Periodic Reporting for period 2 - VEDLIoT (Very Efficient Deep Learning in IOT)
Période du rapport: 2022-05-01 au 2024-01-31
Further accomplishments encompass the development of a powerful Toolchain for Distributed AI, the introduction of comprehensive security, privacy, and trust frameworks, and advancements in durability and functional safety, especially within AIoT and automotive sectors. The project showcased broad applicability, deploying VEDLIoT technologies in diverse fields such as industrial IoT, automotive technology, and smart home applications.

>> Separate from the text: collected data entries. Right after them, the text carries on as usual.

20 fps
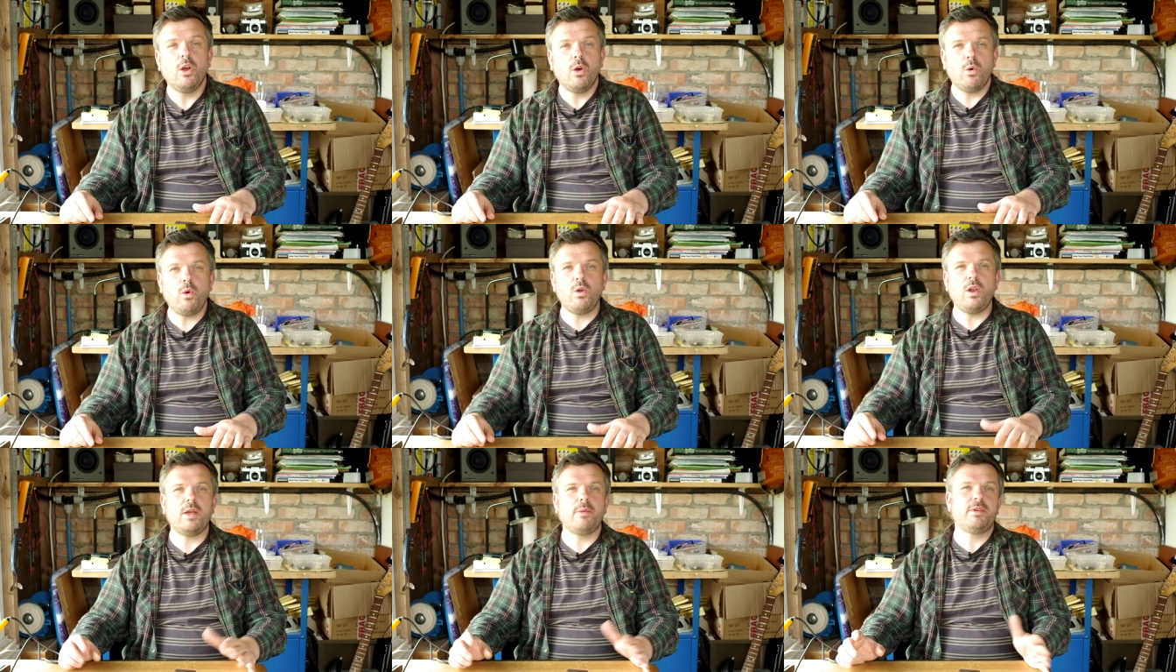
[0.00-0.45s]

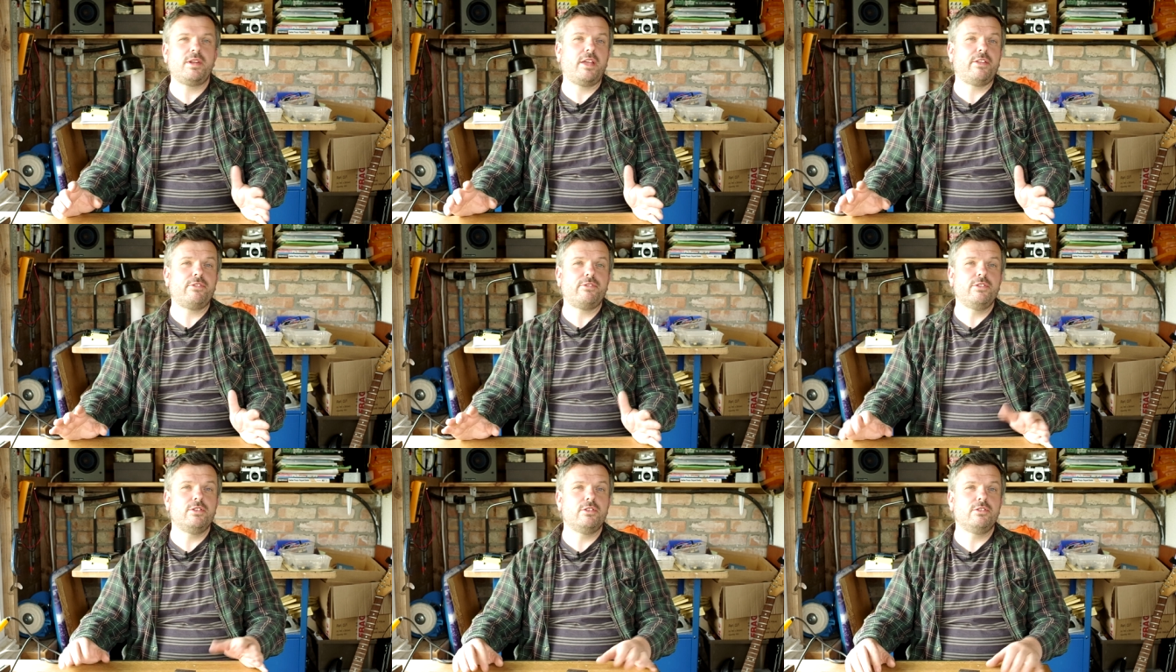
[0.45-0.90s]
All I would
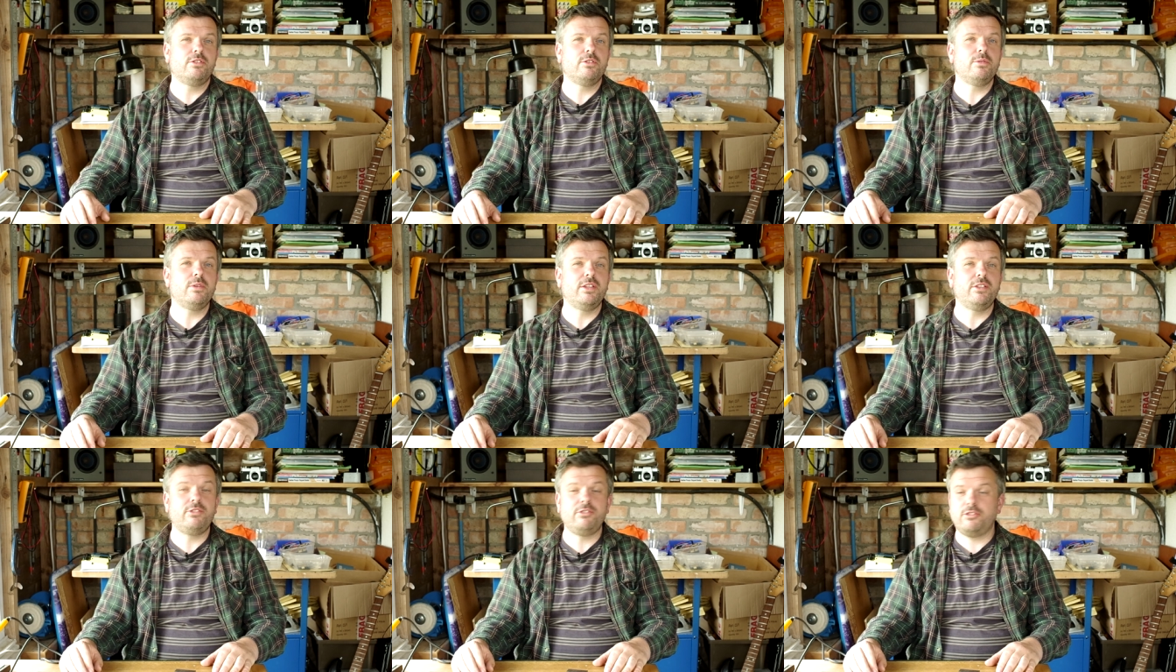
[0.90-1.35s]
ask for you to
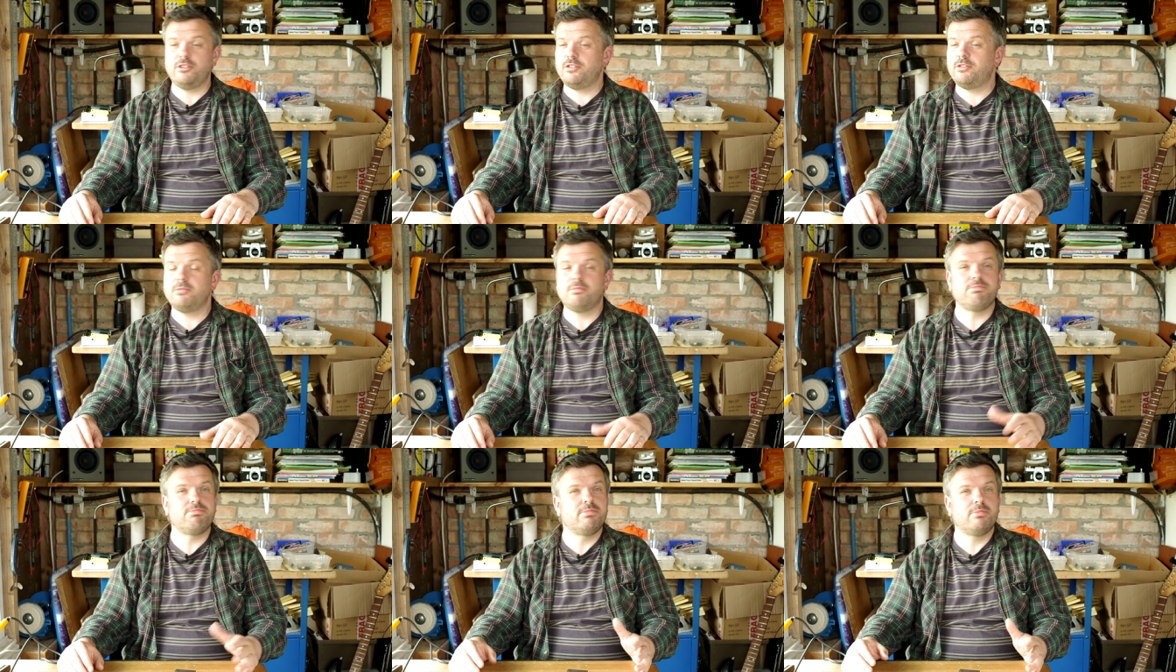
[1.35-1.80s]
do is
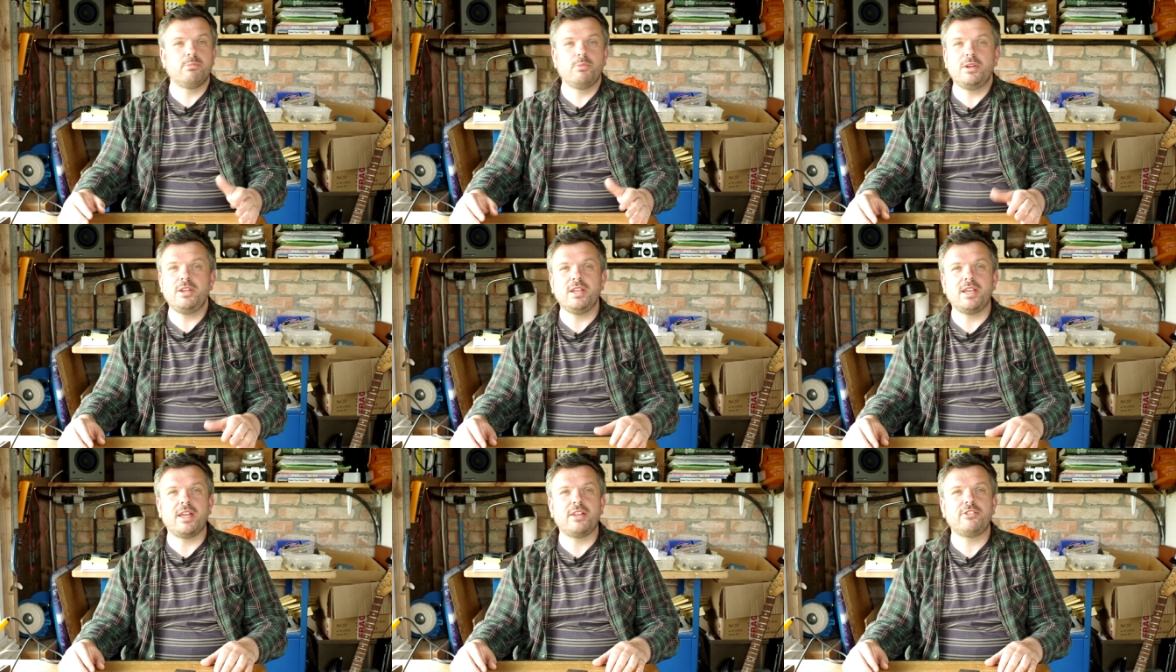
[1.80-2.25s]
just
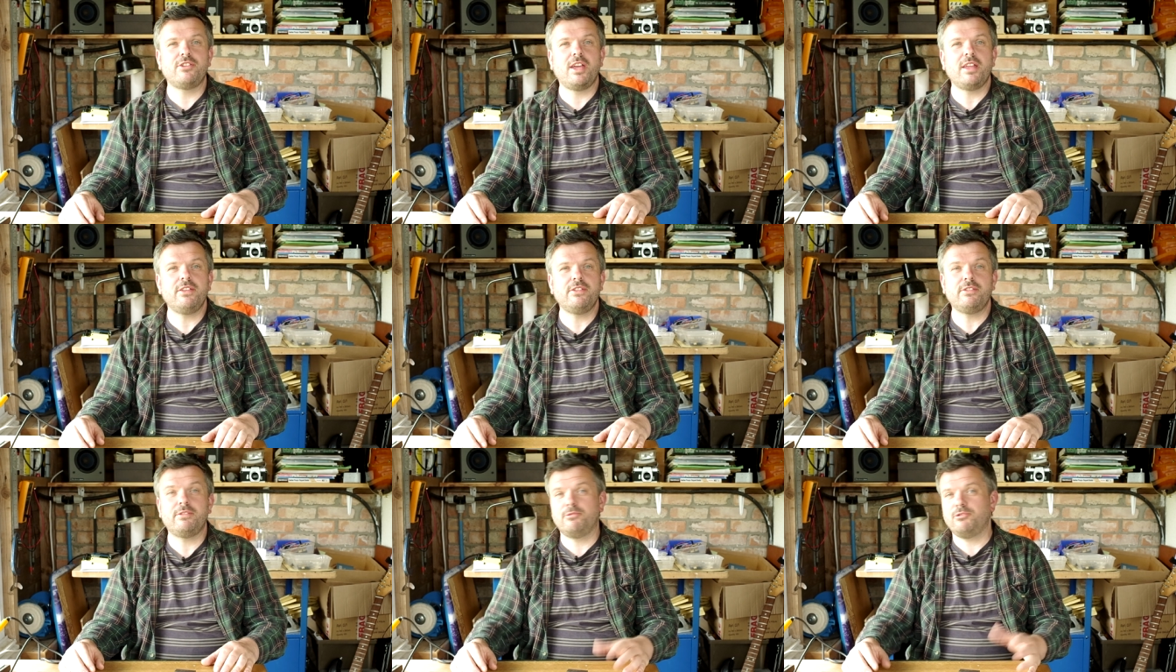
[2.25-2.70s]
when you get a
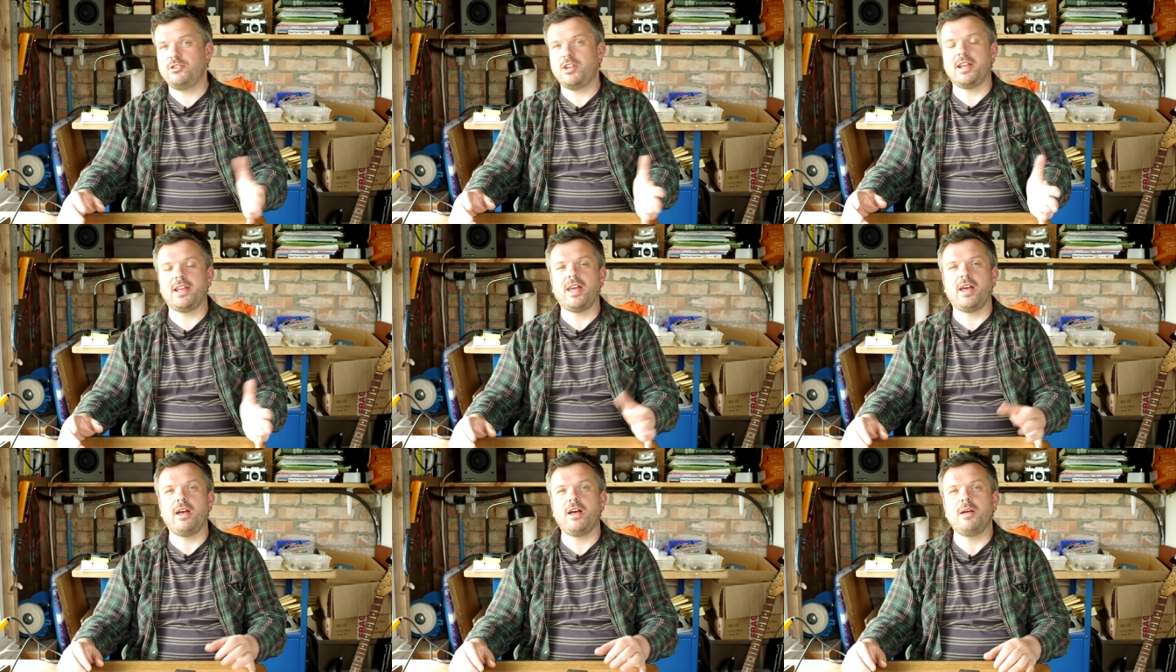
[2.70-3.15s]
chance,
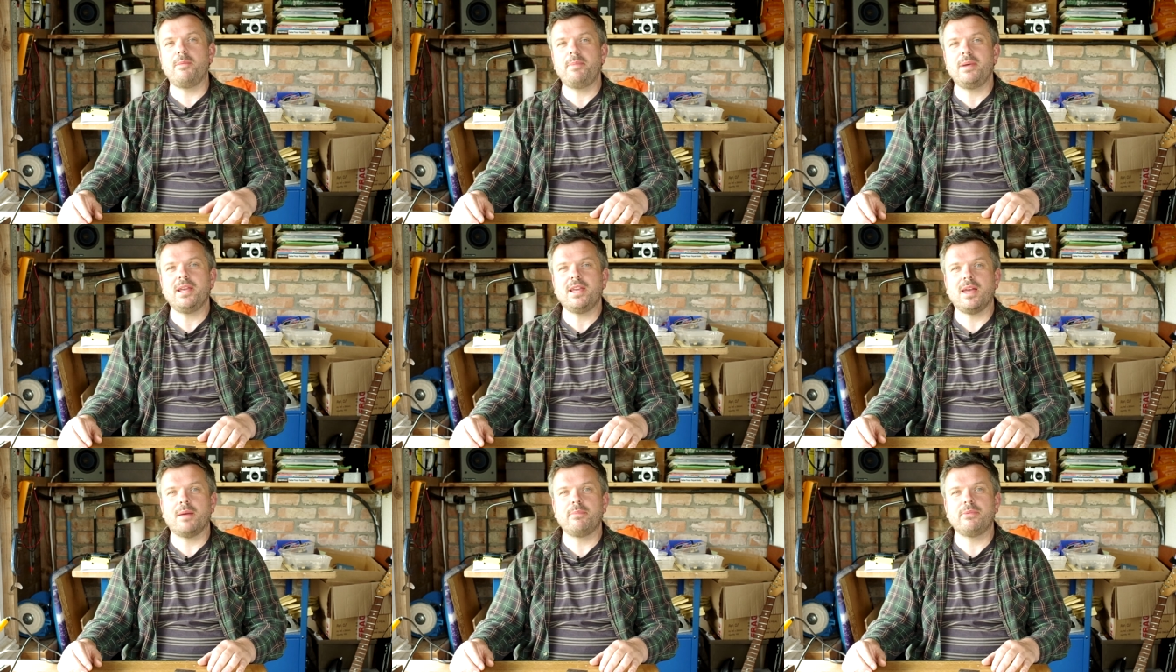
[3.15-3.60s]
check out our
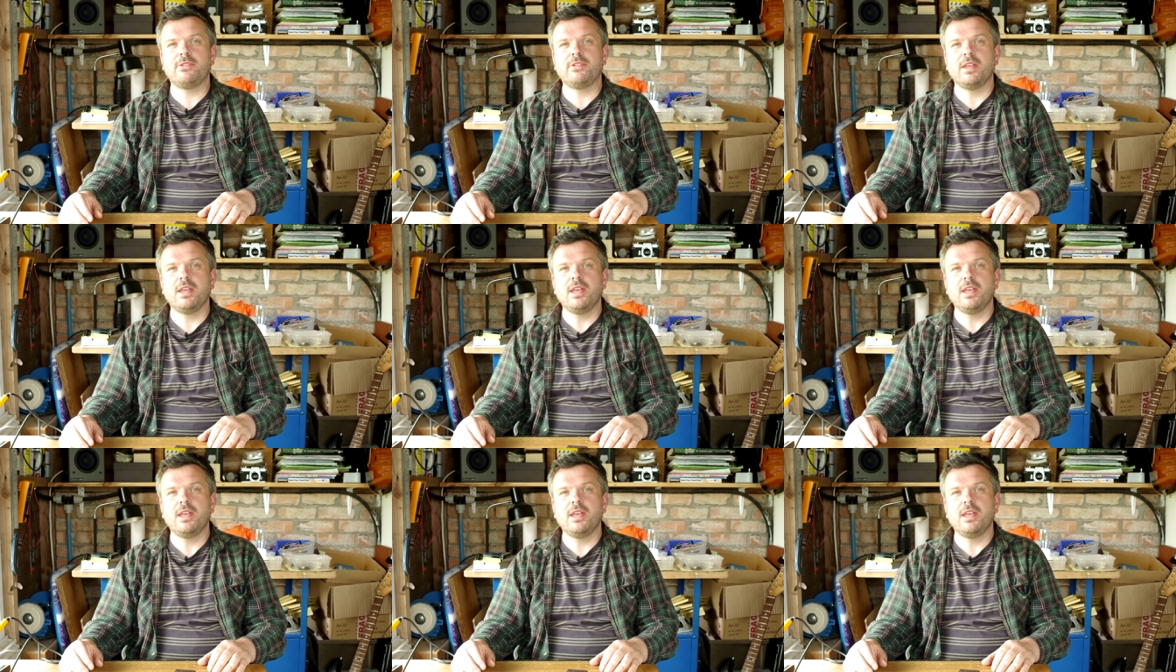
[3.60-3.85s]
pickups.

Teamwork and collaboration were pivotal to VEDLIoT's achievements, with effective integration and synergy between various teams and project components fostering cohesive solutions and steady progress. VEDLIoT was proactive in sharing its breakthroughs and insights by participating in key industry gatherings and forming partnerships, thereby promoting exchange of knowledge and broader impact.
In essence, VEDLIoT's comprehensive strategy in technological innovation, collaboration, communication, and application has significantly propelled the field of Cognitive IoT forward, establishing new benchmarks. VEDLIoT has resulted in 21 novel exploitation outcomes, spanning software and hardware, and incorporating both open source and proprietary components. Moreover, VEDLIoT's contributions have been widely shared through 15 journal articles, 33 conference presentations, and visibility at 11 exhibitions featuring a dedicated VEDLIoT booth.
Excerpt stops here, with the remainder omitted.